■ YOUR ASSIGNMENT
With no line omitted, restate the records below exactly as they appear.

------------------------------------------------------------

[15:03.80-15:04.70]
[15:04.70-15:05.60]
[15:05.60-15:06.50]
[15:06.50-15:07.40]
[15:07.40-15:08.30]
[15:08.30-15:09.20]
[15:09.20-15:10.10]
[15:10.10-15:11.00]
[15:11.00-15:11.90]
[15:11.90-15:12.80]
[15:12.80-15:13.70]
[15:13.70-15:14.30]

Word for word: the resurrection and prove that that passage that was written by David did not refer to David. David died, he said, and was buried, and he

------------------------------------------------------------

■ TASK ANSWER
[15:03.80-15:04.70]
[15:04.70-15:05.60]
[15:05.60-15:06.50]
[15:06.50-15:07.40]
[15:07.40-15:08.30]
[15:08.30-15:09.20]
[15:09.20-15:10.10]
[15:10.10-15:11.00]
[15:11.00-15:11.90]
[15:11.90-15:12.80]
[15:12.80-15:13.70]
[15:13.70-15:14.30]

Word for word: the resurrection and prove that that passage that was written by David did not refer to David. David died, he said, and was buried, and he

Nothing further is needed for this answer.